=== REQUIRED WORK ===
Return each line of the data below exactly, omitting any pictures.

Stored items
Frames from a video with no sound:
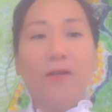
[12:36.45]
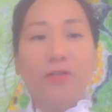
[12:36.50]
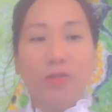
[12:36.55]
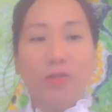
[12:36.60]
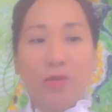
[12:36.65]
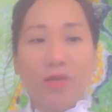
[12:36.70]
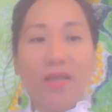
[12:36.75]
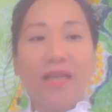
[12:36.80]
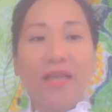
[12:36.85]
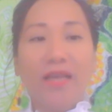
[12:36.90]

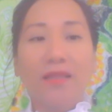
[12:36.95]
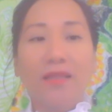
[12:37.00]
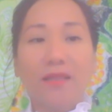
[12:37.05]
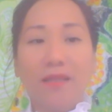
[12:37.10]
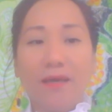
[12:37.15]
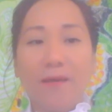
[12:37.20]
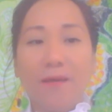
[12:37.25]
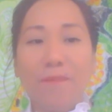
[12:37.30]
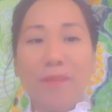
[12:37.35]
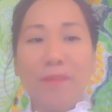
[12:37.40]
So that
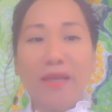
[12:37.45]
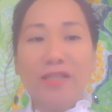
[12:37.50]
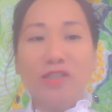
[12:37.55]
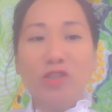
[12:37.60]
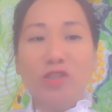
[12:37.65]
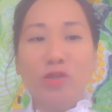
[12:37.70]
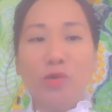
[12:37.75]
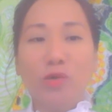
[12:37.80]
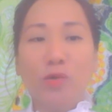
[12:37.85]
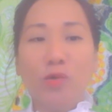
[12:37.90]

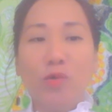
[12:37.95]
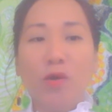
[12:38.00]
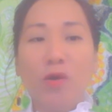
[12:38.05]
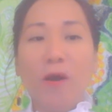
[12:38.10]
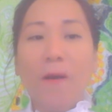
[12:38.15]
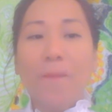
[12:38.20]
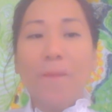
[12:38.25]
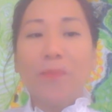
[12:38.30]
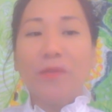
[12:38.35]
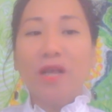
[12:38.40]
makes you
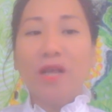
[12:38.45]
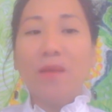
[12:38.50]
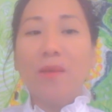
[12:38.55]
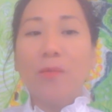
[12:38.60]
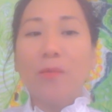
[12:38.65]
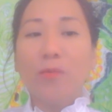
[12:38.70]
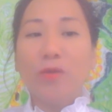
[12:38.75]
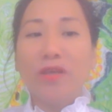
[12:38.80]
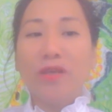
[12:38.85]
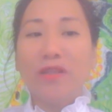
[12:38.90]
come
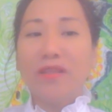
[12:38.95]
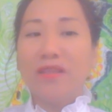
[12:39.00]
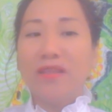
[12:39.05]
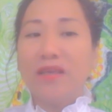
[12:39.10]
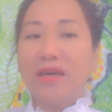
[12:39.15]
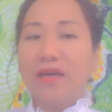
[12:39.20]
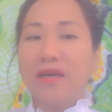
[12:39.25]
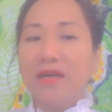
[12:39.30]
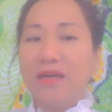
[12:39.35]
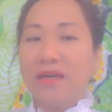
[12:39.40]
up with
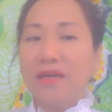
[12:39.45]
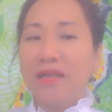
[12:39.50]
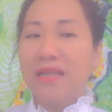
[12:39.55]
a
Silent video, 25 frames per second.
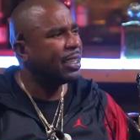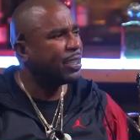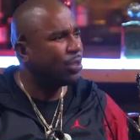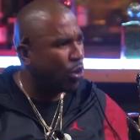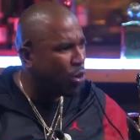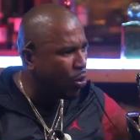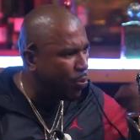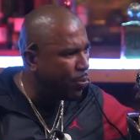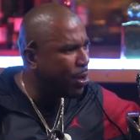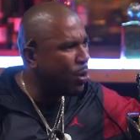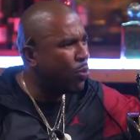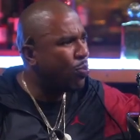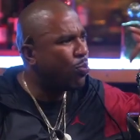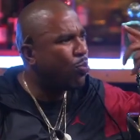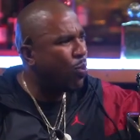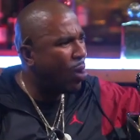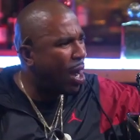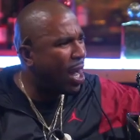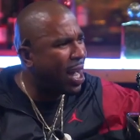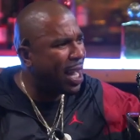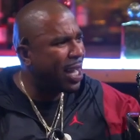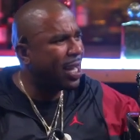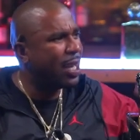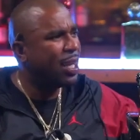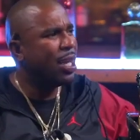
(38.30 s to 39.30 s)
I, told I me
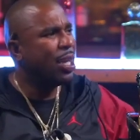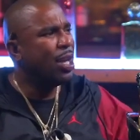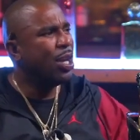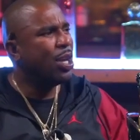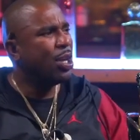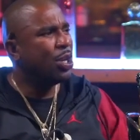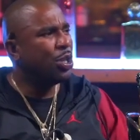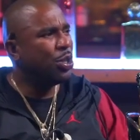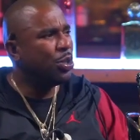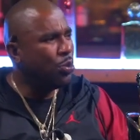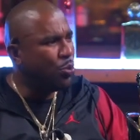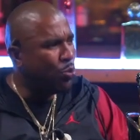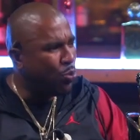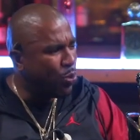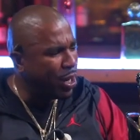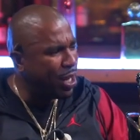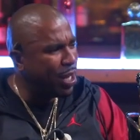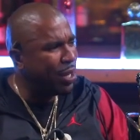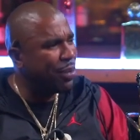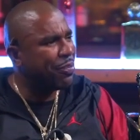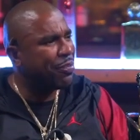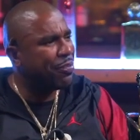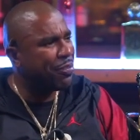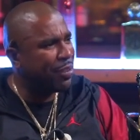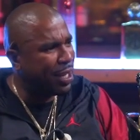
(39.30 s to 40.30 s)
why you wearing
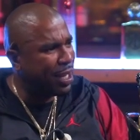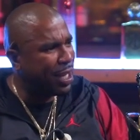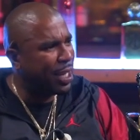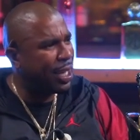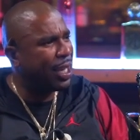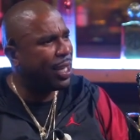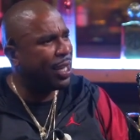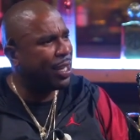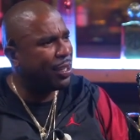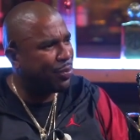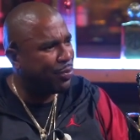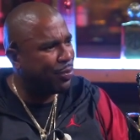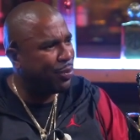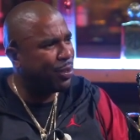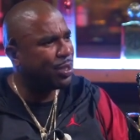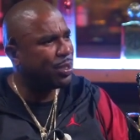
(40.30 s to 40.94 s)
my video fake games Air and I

=== ANSWER AREA ===
Frames from a video with no sound:
[12:36.45]
[12:36.50]
[12:36.55]
[12:36.60]
[12:36.65]
[12:36.70]
[12:36.75]
[12:36.80]
[12:36.85]
[12:36.90]

[12:36.95]
[12:37.00]
[12:37.05]
[12:37.10]
[12:37.15]
[12:37.20]
[12:37.25]
[12:37.30]
[12:37.35]
[12:37.40]
So that
[12:37.45]
[12:37.50]
[12:37.55]
[12:37.60]
[12:37.65]
[12:37.70]
[12:37.75]
[12:37.80]
[12:37.85]
[12:37.90]

[12:37.95]
[12:38.00]
[12:38.05]
[12:38.10]
[12:38.15]
[12:38.20]
[12:38.25]
[12:38.30]
[12:38.35]
[12:38.40]
makes you
[12:38.45]
[12:38.50]
[12:38.55]
[12:38.60]
[12:38.65]
[12:38.70]
[12:38.75]
[12:38.80]
[12:38.85]
[12:38.90]
come
[12:38.95]
[12:39.00]
[12:39.05]
[12:39.10]
[12:39.15]
[12:39.20]
[12:39.25]
[12:39.30]
[12:39.35]
[12:39.40]
up with
[12:39.45]
[12:39.50]
[12:39.55]
a
Silent video, 25 frames per second.
(38.30 s to 39.30 s)
I, told I me
(39.30 s to 40.30 s)
why you wearing
(40.30 s to 40.94 s)
my video fake games Air and I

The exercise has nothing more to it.